# A gif from a friend



## Xutos (May 25, 2018)

I received a gift from a friend.

A very old drawknife.

Recebi um presente de um amigo.

Uma plaina de tanoeiro muito antiga.


----------



## dww2 (Feb 4, 2017)

Wow, that does appear to be a very old draw knife. A bit of work with a file, though, and I'm sure it will still cut like the day it was made.


----------



## Rodney (Jun 12, 2015)

That drawknife has a lot of experience. I'm pretty sure that blade started out straight.

Do you plan to clean it up and use it or will it be a wall hanger?


----------



## Xutos (May 25, 2018)

Rodney said:


> That drawknife has a lot of experience. I'm pretty sure that blade started out straight.
> 
> Do you plan to clean it up and use it or will it be a wall hanger?

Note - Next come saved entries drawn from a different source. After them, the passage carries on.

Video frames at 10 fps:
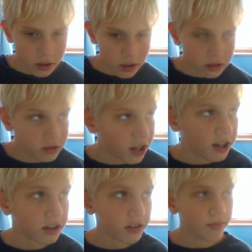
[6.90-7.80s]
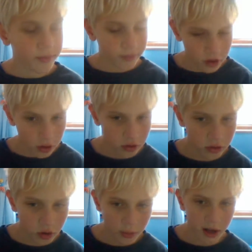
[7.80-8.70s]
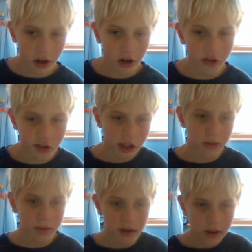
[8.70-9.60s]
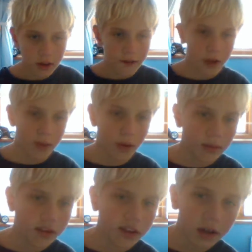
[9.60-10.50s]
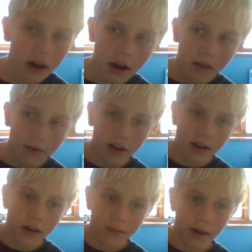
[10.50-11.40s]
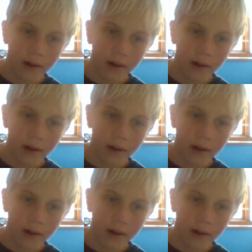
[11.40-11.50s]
tonight. So so when I go to sleep, you probably see the um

I want to use the blade experience and reuse it on my walking stick.


----------



## dww2 (Feb 4, 2017)

Glad to hear that! The draw knife is one of my favorite tools along with its close relative, the spoke shave.


----------



## Rodney (Jun 12, 2015)

There are a few ways to get the rust off without damaging the good metal. Vinegar, citric acid and electrolysis are three ways I know of. I use electrolysis and haven't tried the other two. The other two might be better for smaller items like your drawknife. There should be plenty of info available on the internet on them.


----------